→ **Exercise instructions**: Every line of the material below should be output exactly as written, with the images skipped.

→ **Source data**:
• • • •
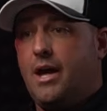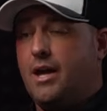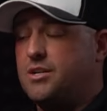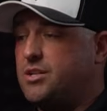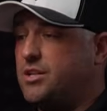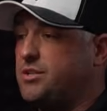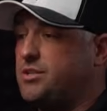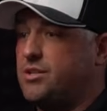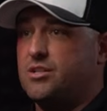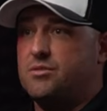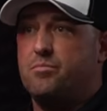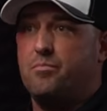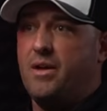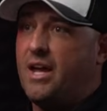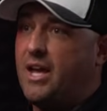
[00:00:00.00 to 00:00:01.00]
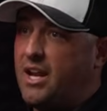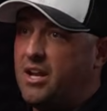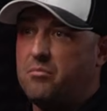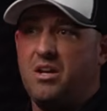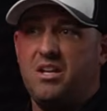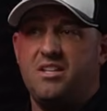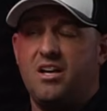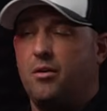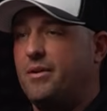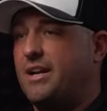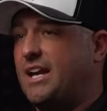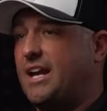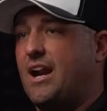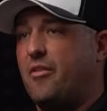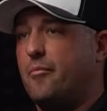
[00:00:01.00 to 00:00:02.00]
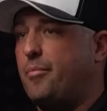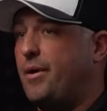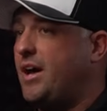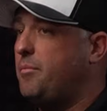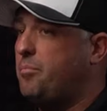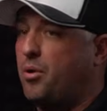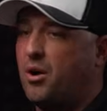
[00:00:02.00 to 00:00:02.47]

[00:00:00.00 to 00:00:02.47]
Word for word: and she's just hitting me, telling me to get out of the bed,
• • • •
→ **Answer to the problem**:
[00:00:00.00 to 00:00:01.00]
[00:00:01.00 to 00:00:02.00]
[00:00:02.00 to 00:00:02.47]

[00:00:00.00 to 00:00:02.47]
Word for word: and she's just hitting me, telling me to get out of the bed,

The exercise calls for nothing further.